SIGNIFICANCE AND USE
4.1 The ability of a plastic material to resist deterioration of its electrical, mechanical, and optical properties caused by exposure to light, heat, and water can be very significant for many applications. This practice is intended to induce property changes associated with end-use conditions, including the effects of daylight, moisture, and heat. The exposure used in this practice is not intended to simulate the deterioration caused by localized weather phenomena, such as, atmospheric pollution, biological attack, and saltwater exposure.  
4.2 Caution—Variations in results are possible when operating conditions are varied within the accepted limits of this practice. Therefore, all references to the use of this practice must be accompanied by a report prepared in accordance with Section 9 that describes the specific operating conditions used. Refer to Practice G151 for detailed information on the caveats applicable to use of results obtained in accordance with this practice.
Note 2: Additional information on sources of variability and on strategies for addressing variability in the design, execution, and data analysis of laboratory-accelerated exposure tests is found in Guide G141.  
4.3 Reproducibility of test results between laboratories has been shown to be good when the stability of materials is evaluated in terms of performance ranking compared to other materials or to a control.6,7 Therefore, exposure of a similar material of known performance (a control) at the same time as the test materials is strongly recommended. It is preferable that the number of specimens of the control material be the same as that used for test materials.
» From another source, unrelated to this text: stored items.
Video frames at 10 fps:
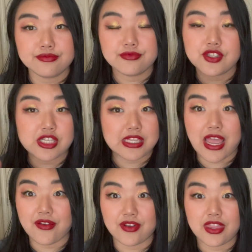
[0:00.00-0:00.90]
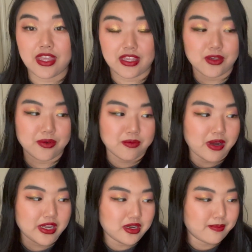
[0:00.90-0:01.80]
just everything you would want
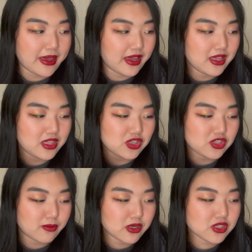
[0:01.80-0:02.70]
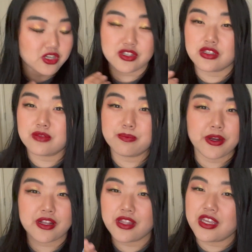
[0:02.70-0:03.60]
in a matte. And the shimmers are
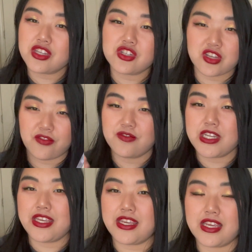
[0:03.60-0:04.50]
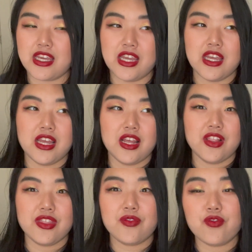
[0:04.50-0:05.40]
sparkly, shifty,
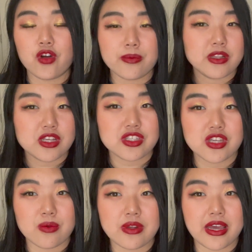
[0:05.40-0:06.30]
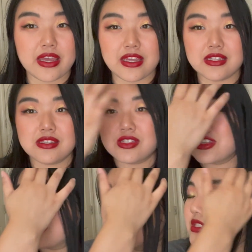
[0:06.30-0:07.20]
the formula is so nice,
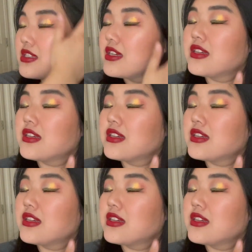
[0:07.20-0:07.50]
just,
It is recommended that at least three replicates of each material be exposed to allow for statistical evaluation of results.  
4.4 Test results will depend upon the care that is taken to operate the equipment in accordance with Practice G155. Significant factors include regulation of line voltage, freedom from salts or other d...
SCOPE
1.1 This practice covers specific procedures and test conditions that are applicable for xenon-arc exposure of plastics conducted in accordance with Practices G151 and G155. This practice also covers the preparation of test specimens, the test conditions best suited for plastics, and the evaluation of test results.  
1.2 The values stated in SI units are to be regarded as standard. The values given in parentheses are mathematical conversions to inch-pound units that are provided for information only and are not considered standard.  
1.3 This standard does not purport to address all of the safety concerns, if any, associated with its use. It is the responsibility of the user of this standard to establish appropriate safety, health, and environmental practices and determine the applicability of regulatory limitations prior to use.
Note 1: This practice and ISO 4892-2 address the same subject matter, but differ in technical content.  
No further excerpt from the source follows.